Reading 3: The Dirty Work of Fortifications

The use of military earthworks in the Civil War was on an unprecedented scale. Earthworks can be defined generally as any structure made of dirt for military purposes. Soldiers in the Civil War built earthworks for the same reasons Roman armies did: to protect an important place, to help a small number of defenders resist a larger number of attackers, or to surround and cutoff a place important to the enemy. Their forms and complexity evolved in response to improvements in weapons technology.

When the United States Military Academy was established at West Point in 1802, it was modeled after French military academies. Civil and military engineering were the cornerstones of the curriculum. Dennis Hart Mahan, who taught at West Point for 47 years, first published his Complete Treatise on Field Fortification, with the General Outlines of the Principles Regulating the Arrangement, the Attack, and the Defense of Permanent Works in 1836. In it he summarized current European theories of field fortification.

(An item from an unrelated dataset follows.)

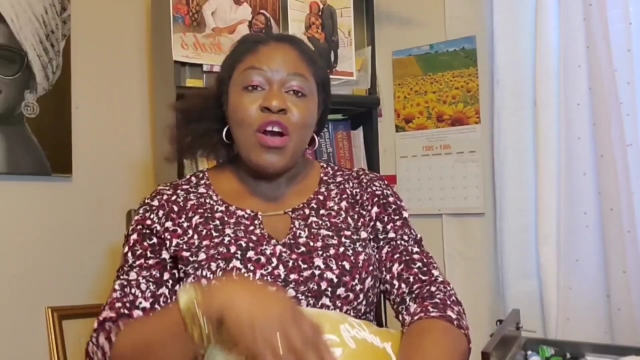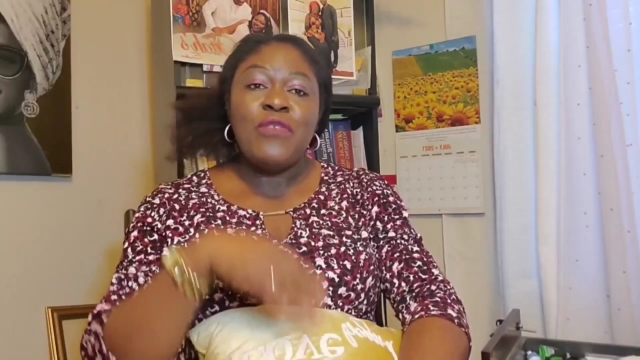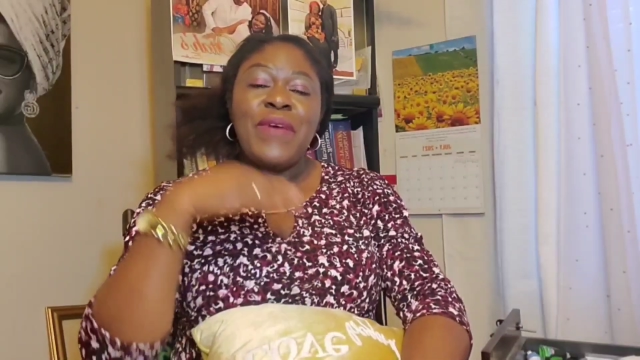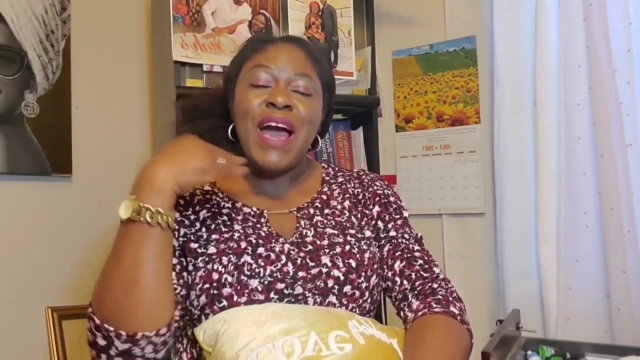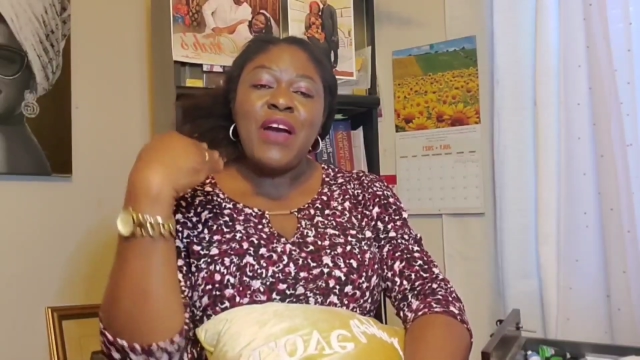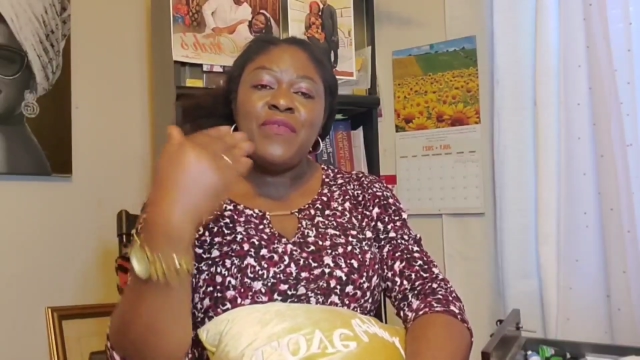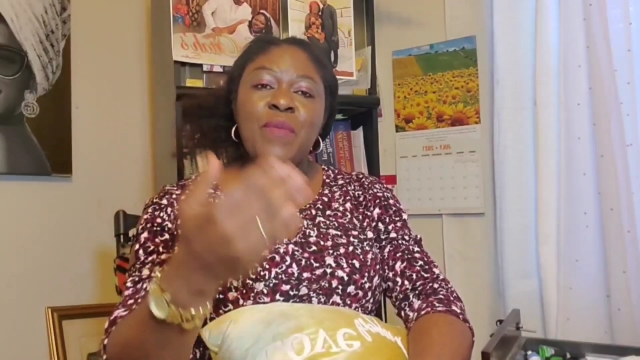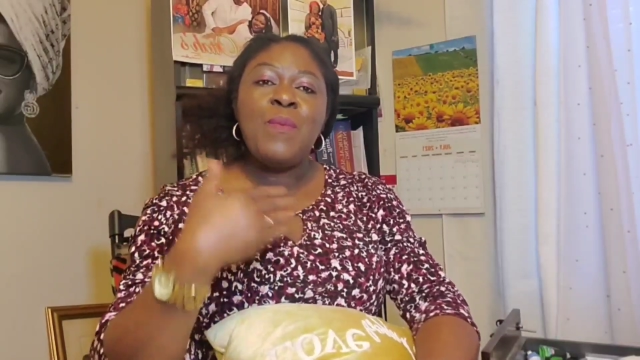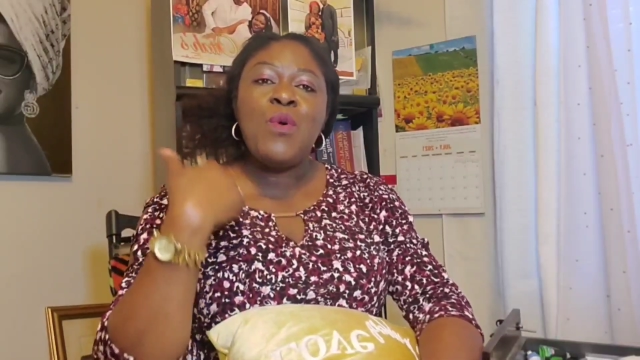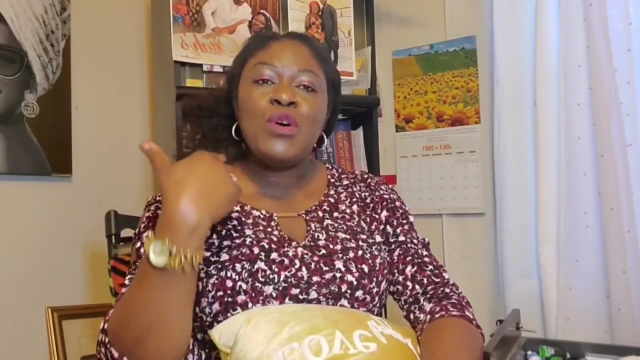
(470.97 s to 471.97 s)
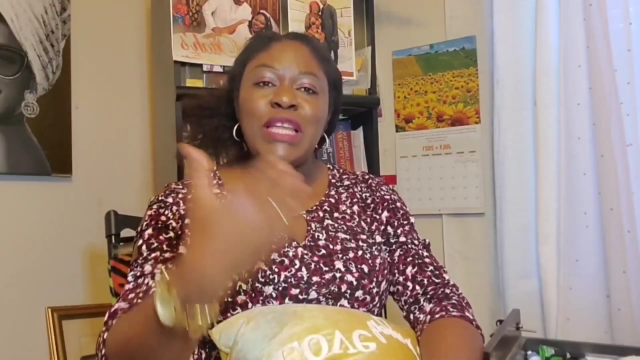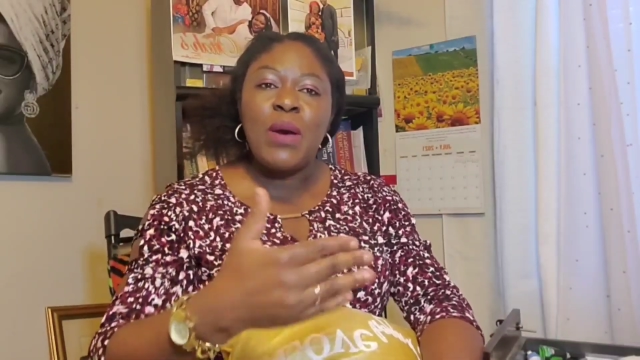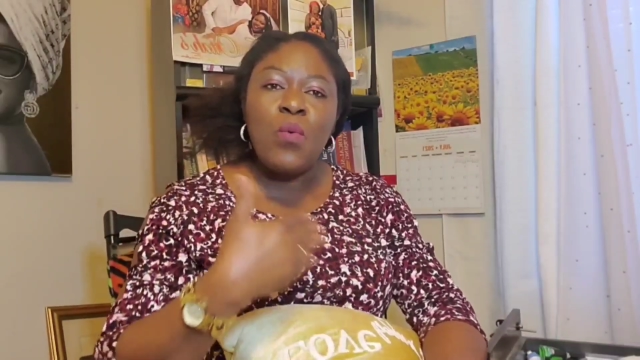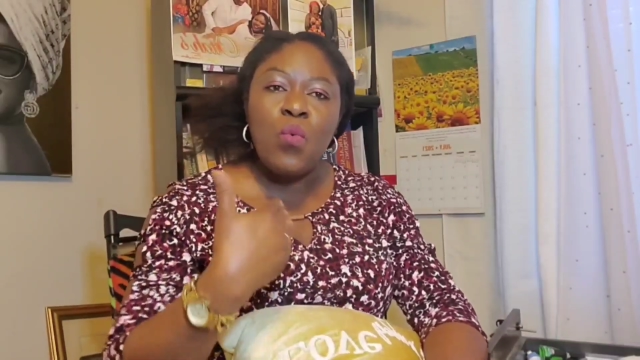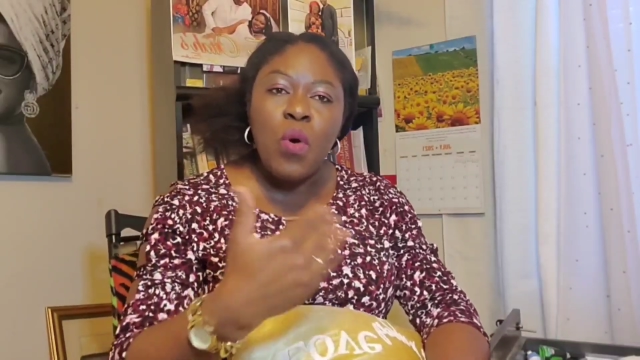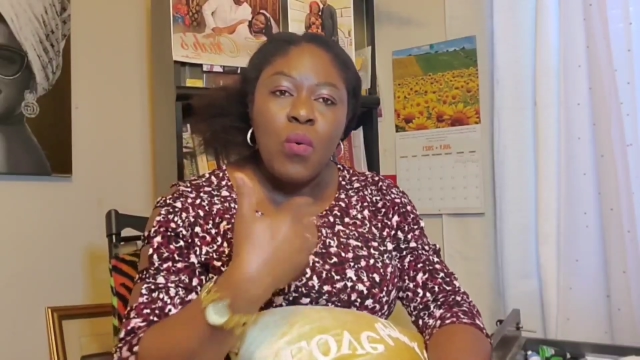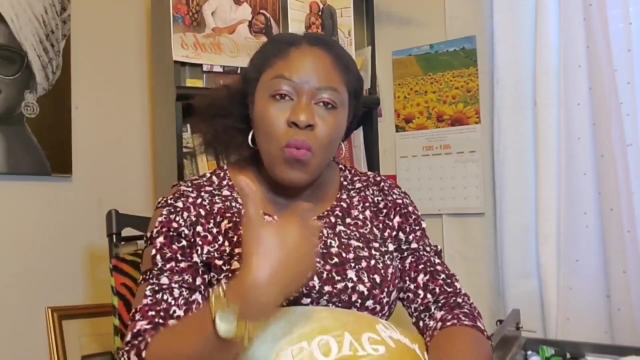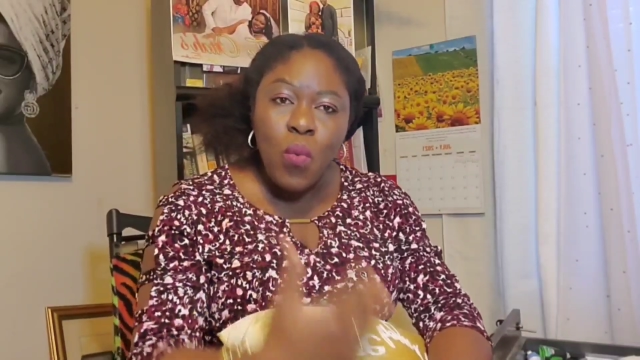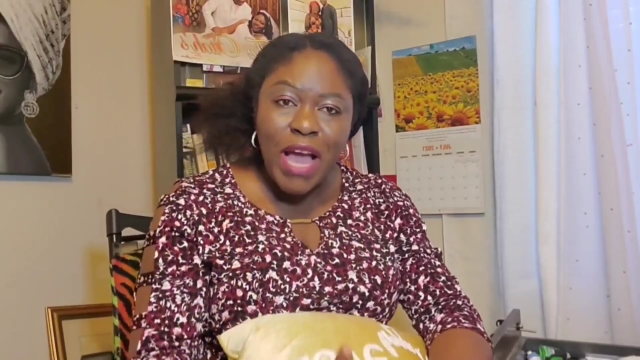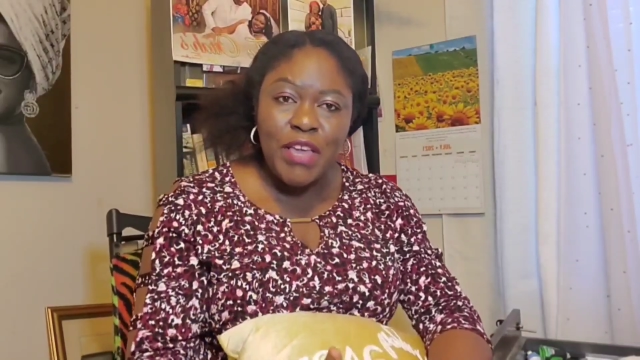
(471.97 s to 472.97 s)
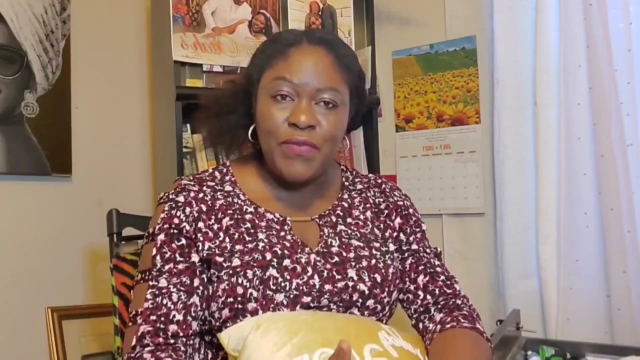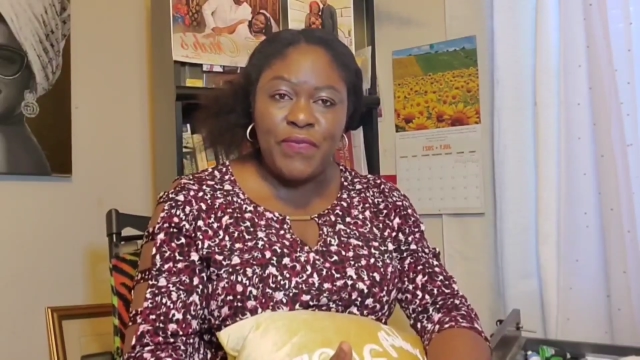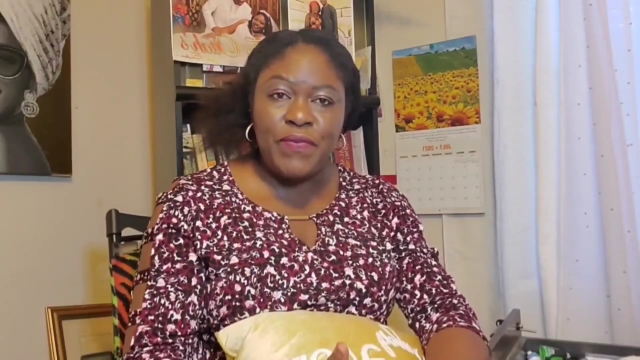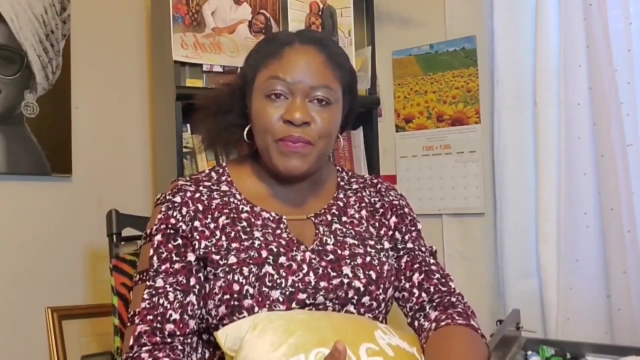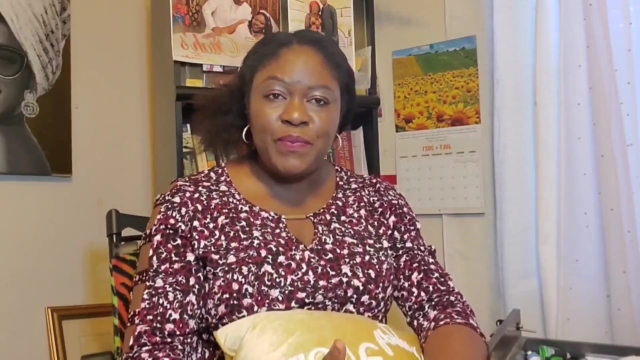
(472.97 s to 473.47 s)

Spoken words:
of having more than one wife.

Many of these theories could be traced back to principles that were developed by military engineers in the 17th and 18th centuries in response to the introduction of gunpowder and moveable artillery. First, any fortification was only as strong as its weakest part. Each fortification should be built within range of adjacent fortifications so that they could provide mutual support. Cannoneers and infantrymen instinctively fire straight ahead, so every fortification had to have at least one section that faced each expected direction of attack. Each section was responsible only for the area immediately in front of it. There should be as little dead ground as possible, that is, areas that could not be fired on by guns inside the fortification. Earthworks were better at absorbing the impact of bullets and cannon balls than fortifications of stone or brick. Topography, above all else, drove design. Each fortification had to be uniquely designed for the particular piece of ground it occupied.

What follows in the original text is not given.